I’ve been going through a very odd time lately…kind of a Jonah meets Job meets David kinda time.
I’m reading Infidel right now. I just arrived at the point where the author has concluded that she’s an athiest. Reading the account of her life, the torture of her childhood and early adulthood, I understand her conclusion. She grew up a Muslim. To say that she was abused in the name of religion–like most Muslim women today are–is an understatement. The author’s logic is very simple to follow. With some of the church stuff that I’ve gone through, I think it would be reasonable if I became an athiest.

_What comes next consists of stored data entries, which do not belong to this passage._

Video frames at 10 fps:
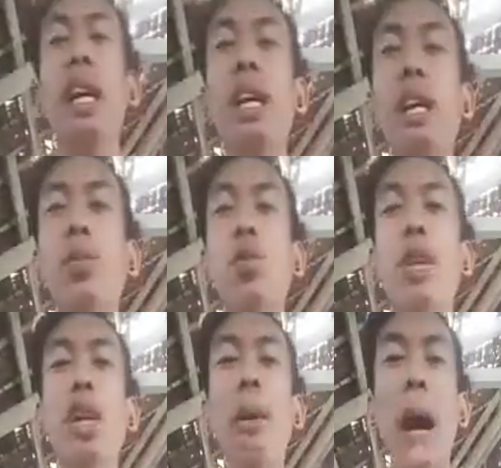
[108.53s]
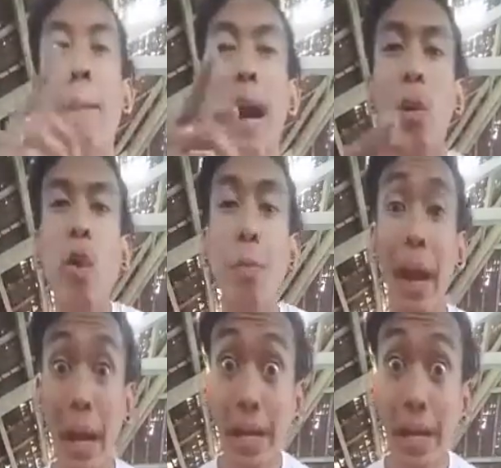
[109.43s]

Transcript: Tangin mo, hindi ka na maabawi pa.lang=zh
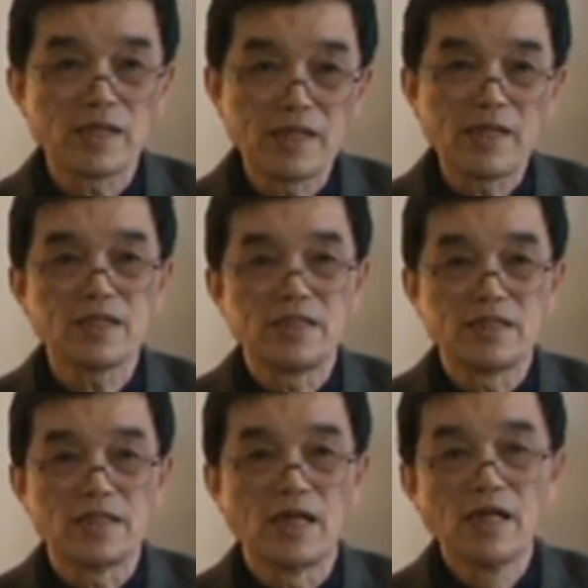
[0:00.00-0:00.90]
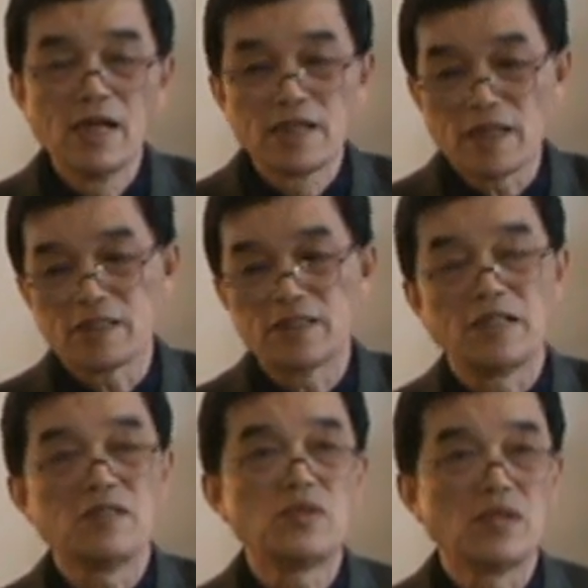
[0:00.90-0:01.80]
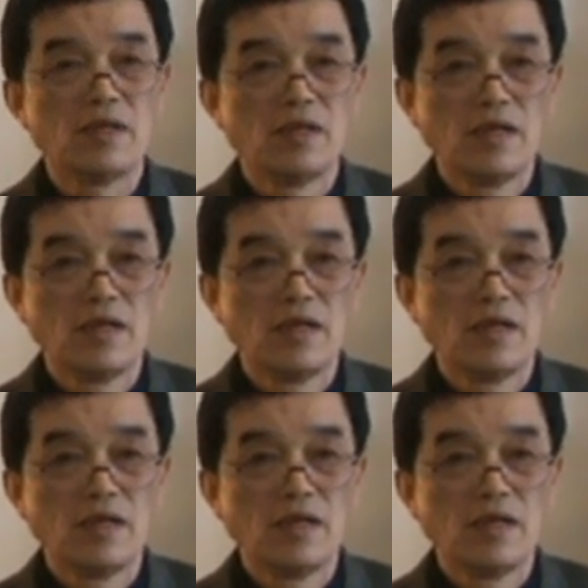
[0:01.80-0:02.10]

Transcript: 的第一个体系啊，它是神学。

But–I have this problem. I can’t. People disappoint me daily. However, the word that God has spoken into my life continues to ring true despite the worst circumstances that are thrown my way. I’ve seen God work. I’ve prayed for people and seen cancer cured, tumors very present on an xray disappear on the next xray. I’ve seen backs straightened, marriages on the brink of divorce healed. I’ve seen babies that were supposed to be born with severe birth defects born without defect. I’ve seen barren women pregnant. I’ve seen people living on their last few dollars receive a check they weren’t expecting. I’ve seen a child, physically and sexually abused, found naked tied to a pole, healed of her emotional scars.
The problem with religion is that it’s theoretical…it’s not based on anything tangible. Religion tells you how you should act, what you should do, how you should be treated and how you should treat others. Religion is based on pride and arrogance. The permeating thought of religious folks is “I’m better than you because I pray more, fast more, attend church more, am a leader…” You can go on and on. Religion is offensive. I should know. I was one of those people for a bunch of years.
I fully understand how serving in a church, attending seminary or being raised in a religious home pushes people toward atheism. Many times God is less recognized–or recognizable–in those environments than He is in a bar at closing time.
Psalm 84:2 My soul yearns, even faints, for the courts of the Lord. My heart and flesh cry out for the living God.